The four Burkina Faso scientists recently spent two weeks in San Francisco, getting step-by-step instructions that they plan to share with colleagues back home.

“In genomics you can have generic training, and you can have your protocols, but there are some things you’d never put in a protocol. In this training we learned a lot, like how to troubleshoot. That’s very, very important, because you can work with the same protocol and never get the same result,” says Saidou Ouedraogo of the National Reference Laboratory for Viral Hemorrhagic Fevers. “In the lab you have to automate your workflow to get good results for analysis. I’m very happy with what I’ve learned here at Biohub.”

The scientists return to a country with ambitious plans for disease prevention. “Burkina Faso just launched our 7-1-7 initiative: that means less than 7 days to detect an outbreak, 1 day to notify health authorities, and 7 days to respond,” says Bonkoungou. “They’re counting on our lab to carry this out. There are big expectations from the national health minister from this training because they want us to have local capacity to face any outbreak.”

Regma feels up to the challenge: “Now we have the platform, and we have a clear vision of where to go,” he says.

The secret sauce of Biohub SF’s Rapid Response

Pictured are (back row, from left) Daniele Jones, Rebecca Gowen, Joe DeRisi, and Paul Oluniyi of Biohub SF; (front row, from left) Maira Phelps, Genay Pilarowski, and Cristina Tato of Biohub SF; Burkina Faso researchers Isidore Bonkoungou, Sombie Salif, Regma Kabore, and Saidou Ouedraogo. (Credit: Dale Ramos)

The Burkina Faso team is now back home, setting up its labs and implementing workflows that it learned in San Francisco. Tato and her team are looking forward to welcoming teams from other countries later this year.
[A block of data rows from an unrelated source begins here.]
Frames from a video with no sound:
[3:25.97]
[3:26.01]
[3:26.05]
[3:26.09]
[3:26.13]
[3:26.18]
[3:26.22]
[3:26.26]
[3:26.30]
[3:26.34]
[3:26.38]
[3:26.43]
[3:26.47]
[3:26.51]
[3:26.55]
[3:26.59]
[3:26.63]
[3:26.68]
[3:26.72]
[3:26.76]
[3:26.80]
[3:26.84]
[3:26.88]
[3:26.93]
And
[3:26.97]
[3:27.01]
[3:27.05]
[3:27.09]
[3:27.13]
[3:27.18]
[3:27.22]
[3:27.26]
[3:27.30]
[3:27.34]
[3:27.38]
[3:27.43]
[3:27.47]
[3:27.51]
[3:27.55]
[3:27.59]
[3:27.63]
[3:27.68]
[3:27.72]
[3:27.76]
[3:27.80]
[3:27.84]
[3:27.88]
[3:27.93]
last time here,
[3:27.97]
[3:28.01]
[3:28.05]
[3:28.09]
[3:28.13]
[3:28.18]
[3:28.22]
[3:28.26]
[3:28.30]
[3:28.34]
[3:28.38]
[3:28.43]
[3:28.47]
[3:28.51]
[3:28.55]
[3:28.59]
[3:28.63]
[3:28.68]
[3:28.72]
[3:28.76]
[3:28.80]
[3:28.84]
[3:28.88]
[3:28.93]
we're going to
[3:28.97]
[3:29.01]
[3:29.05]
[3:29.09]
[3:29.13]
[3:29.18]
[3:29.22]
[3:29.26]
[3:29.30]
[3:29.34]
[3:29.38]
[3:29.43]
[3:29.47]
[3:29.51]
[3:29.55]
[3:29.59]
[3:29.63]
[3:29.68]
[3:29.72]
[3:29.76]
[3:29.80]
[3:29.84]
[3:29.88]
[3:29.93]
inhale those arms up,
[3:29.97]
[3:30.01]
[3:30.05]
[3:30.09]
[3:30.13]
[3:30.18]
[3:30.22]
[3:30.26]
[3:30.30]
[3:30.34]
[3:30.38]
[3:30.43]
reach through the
What makes the Biohub’s Rapid Response group especially effective is that it has essentially built a global network consisting of previous training cohorts who continue to share information and ideas and stay up to date on emerging trends.

“It’s traditionally been a problem with global health, which is that people get training but don’t stay connected. That’s what makes our program different,” Tato says. “We stay with them for up to two years, and they have opportunities to connect with other groups.”

Tato and her team have worked with more than 30 lab groups in 28 countries throughout Africa, Asia, and South America, providing training in genomic epidemiology as well as metagenomics. (Read about the research goals of previous trainees from Bolivia and Malaysia.)

“The grand idea here is to reinforce this global surveillance network that we’re all striving for. Especially now in post-SARS-CoV-2 times, everyone is talking about: how are we going to generate more data? How are we going to communicate and be on better watch for the next pathogen that might cause a pandemic and prevent that pandemic?” says Tato. “And so what this does is it strengthens all of those groups that are on the front lines of disease surveillance, and allows them a way, in real time, to keep track of what’s happening in their regions, to help feed and strengthen the rest of that global surveillance network.”